• Saved entries:
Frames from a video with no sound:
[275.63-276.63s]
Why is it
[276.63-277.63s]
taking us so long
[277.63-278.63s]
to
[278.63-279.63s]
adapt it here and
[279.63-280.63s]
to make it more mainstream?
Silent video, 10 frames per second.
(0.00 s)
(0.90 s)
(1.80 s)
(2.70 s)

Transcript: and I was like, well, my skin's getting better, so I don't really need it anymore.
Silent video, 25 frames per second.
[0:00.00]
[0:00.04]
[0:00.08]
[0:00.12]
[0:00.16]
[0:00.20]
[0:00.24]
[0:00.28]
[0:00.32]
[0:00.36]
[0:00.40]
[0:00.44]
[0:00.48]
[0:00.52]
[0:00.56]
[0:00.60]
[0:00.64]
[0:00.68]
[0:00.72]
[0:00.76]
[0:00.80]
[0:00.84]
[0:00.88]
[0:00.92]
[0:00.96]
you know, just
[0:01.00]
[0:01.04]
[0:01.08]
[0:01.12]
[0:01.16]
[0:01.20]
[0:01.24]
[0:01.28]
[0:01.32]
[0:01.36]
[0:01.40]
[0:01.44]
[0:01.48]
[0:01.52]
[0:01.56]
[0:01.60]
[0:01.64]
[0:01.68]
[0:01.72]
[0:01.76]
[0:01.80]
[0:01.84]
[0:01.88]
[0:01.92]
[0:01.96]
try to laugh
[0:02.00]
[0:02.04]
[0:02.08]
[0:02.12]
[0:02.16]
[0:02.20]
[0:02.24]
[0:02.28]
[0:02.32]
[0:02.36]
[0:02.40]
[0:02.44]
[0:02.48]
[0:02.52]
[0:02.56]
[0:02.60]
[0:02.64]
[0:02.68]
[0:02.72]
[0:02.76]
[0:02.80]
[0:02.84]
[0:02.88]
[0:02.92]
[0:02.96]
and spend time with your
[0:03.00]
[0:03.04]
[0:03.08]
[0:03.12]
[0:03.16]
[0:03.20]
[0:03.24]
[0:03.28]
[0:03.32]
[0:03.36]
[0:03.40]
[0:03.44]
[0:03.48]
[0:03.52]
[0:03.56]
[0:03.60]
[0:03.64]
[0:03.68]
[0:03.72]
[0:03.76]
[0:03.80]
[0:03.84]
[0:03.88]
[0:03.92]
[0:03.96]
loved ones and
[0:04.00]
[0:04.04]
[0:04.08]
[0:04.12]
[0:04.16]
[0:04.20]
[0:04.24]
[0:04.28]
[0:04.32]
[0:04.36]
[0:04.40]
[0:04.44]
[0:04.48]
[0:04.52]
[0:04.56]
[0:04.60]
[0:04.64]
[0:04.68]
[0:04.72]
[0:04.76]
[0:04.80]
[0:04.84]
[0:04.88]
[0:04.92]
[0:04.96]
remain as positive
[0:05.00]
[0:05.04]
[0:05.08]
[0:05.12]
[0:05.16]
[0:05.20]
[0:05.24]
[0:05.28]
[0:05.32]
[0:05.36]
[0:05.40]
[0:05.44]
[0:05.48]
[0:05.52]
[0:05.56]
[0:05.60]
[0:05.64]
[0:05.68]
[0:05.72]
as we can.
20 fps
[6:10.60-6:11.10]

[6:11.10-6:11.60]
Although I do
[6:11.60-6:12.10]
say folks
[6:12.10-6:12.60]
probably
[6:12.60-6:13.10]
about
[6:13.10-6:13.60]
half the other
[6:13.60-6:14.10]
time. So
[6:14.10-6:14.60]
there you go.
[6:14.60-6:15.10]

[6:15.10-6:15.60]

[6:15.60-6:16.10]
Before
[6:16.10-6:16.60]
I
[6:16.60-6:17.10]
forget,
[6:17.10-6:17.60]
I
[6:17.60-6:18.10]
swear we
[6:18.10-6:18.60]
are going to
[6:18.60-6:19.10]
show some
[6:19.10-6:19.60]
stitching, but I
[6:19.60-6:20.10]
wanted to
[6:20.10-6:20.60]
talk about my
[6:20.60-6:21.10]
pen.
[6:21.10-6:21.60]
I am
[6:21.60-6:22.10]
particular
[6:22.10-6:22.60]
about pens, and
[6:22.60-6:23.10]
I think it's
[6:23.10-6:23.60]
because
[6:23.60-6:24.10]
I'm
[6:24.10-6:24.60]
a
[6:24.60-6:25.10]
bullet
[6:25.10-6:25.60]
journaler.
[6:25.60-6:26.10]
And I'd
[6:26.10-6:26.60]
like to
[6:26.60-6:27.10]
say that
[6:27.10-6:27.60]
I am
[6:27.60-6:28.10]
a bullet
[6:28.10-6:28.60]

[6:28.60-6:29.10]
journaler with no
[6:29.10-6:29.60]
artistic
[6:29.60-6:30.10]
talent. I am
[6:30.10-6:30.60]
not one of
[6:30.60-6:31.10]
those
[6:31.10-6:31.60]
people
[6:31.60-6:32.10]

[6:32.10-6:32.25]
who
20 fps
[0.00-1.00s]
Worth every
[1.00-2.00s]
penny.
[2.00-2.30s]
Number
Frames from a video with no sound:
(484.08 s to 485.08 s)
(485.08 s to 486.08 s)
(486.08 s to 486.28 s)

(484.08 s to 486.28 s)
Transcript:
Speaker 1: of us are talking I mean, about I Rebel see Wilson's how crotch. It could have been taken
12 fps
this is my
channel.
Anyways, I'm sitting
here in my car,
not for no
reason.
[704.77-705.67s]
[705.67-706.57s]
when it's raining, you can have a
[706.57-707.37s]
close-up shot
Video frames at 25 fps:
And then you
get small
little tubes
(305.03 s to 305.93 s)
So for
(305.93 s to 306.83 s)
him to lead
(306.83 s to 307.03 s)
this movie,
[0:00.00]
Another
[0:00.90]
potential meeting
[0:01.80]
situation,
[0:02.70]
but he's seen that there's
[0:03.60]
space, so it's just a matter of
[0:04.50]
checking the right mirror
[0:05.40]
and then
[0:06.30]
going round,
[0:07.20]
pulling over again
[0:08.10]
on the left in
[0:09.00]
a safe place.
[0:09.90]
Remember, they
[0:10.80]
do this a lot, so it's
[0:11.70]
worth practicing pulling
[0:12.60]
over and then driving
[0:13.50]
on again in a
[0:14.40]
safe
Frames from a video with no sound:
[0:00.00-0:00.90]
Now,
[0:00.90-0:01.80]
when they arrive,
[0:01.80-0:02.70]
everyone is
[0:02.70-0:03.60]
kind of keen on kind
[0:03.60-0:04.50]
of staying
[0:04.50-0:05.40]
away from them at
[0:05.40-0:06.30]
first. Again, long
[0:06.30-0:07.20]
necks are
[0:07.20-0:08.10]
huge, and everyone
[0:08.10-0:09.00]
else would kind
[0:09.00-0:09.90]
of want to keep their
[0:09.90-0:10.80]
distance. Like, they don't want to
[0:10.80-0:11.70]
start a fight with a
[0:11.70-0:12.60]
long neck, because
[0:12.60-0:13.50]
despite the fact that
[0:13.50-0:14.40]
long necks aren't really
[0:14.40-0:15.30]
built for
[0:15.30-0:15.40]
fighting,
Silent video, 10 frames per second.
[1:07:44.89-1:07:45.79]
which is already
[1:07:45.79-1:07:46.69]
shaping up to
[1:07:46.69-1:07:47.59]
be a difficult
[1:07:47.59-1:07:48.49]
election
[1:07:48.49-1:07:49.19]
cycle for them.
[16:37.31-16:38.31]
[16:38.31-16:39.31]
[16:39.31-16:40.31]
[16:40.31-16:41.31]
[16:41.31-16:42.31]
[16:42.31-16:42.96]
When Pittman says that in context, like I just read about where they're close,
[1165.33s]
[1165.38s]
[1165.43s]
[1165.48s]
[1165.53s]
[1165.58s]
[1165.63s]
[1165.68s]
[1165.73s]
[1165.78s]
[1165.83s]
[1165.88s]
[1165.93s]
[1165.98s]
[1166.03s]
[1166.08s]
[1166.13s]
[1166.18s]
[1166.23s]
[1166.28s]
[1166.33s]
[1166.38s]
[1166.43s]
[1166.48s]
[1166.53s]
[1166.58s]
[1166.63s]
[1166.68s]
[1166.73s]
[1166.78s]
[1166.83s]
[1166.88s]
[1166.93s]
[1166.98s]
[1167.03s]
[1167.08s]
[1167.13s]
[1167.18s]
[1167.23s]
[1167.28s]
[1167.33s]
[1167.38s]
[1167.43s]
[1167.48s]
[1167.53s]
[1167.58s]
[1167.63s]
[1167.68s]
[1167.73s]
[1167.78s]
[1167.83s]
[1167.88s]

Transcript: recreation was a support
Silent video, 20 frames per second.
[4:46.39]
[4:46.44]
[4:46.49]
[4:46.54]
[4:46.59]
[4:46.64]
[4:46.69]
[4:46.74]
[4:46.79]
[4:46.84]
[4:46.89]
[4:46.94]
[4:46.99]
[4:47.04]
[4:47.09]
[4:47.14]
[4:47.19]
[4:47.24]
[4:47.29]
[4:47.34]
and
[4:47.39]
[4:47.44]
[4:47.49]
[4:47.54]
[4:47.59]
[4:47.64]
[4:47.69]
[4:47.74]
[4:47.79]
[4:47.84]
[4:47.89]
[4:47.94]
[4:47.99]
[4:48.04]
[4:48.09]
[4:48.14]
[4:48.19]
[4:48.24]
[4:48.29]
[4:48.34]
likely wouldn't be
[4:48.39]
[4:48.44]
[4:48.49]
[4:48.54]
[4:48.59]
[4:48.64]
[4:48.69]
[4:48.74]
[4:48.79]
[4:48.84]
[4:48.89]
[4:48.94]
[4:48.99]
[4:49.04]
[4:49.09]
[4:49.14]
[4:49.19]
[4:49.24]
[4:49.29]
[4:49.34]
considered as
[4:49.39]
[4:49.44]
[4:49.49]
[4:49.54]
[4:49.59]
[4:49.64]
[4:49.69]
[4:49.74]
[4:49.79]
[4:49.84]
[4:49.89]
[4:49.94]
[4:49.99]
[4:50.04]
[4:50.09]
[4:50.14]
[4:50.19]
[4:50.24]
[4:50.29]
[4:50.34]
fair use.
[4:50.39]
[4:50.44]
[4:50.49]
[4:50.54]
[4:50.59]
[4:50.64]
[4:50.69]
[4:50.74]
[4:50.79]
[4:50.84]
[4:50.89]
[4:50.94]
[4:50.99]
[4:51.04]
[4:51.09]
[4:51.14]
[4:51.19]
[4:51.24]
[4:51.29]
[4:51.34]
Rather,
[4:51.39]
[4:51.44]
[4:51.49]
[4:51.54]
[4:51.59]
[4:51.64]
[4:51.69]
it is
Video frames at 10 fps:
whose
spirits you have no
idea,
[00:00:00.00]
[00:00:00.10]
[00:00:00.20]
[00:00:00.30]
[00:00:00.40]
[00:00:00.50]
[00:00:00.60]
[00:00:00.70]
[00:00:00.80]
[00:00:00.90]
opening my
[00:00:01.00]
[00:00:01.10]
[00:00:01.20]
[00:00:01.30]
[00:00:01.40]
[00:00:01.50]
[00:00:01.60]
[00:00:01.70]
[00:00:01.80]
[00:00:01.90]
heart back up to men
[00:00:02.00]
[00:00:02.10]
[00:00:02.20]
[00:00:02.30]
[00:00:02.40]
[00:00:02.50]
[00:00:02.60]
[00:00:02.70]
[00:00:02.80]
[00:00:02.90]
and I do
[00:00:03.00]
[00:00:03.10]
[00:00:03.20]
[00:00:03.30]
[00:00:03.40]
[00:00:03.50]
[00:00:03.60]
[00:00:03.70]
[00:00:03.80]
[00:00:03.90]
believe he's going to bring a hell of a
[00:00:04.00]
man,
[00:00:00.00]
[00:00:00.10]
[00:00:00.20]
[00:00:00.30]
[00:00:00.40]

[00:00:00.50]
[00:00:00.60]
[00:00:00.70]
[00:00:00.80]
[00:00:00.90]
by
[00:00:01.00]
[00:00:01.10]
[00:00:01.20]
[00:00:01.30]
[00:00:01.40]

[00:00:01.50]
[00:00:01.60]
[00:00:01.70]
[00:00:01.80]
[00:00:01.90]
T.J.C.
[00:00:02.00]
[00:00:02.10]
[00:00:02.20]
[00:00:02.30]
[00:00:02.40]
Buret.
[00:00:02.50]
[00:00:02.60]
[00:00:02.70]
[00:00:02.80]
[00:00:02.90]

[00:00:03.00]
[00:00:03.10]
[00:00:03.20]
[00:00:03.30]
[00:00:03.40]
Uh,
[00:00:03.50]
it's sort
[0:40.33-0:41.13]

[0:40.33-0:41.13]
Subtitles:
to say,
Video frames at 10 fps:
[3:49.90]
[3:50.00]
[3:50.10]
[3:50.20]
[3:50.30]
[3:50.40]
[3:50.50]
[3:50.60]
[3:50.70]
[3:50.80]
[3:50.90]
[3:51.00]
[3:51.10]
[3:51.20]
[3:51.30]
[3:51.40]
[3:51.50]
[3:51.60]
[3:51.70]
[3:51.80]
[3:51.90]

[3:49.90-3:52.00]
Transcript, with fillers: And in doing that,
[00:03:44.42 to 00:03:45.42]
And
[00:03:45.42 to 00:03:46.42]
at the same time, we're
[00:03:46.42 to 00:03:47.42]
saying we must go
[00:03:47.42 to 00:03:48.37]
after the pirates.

• Your objective: Look over the entries above. Copy every line that contains the word "second".

• Answer below:
Silent video, 10 frames per second.
Silent video, 25 frames per second.
Silent video, 10 frames per second.
Silent video, 20 frames per second.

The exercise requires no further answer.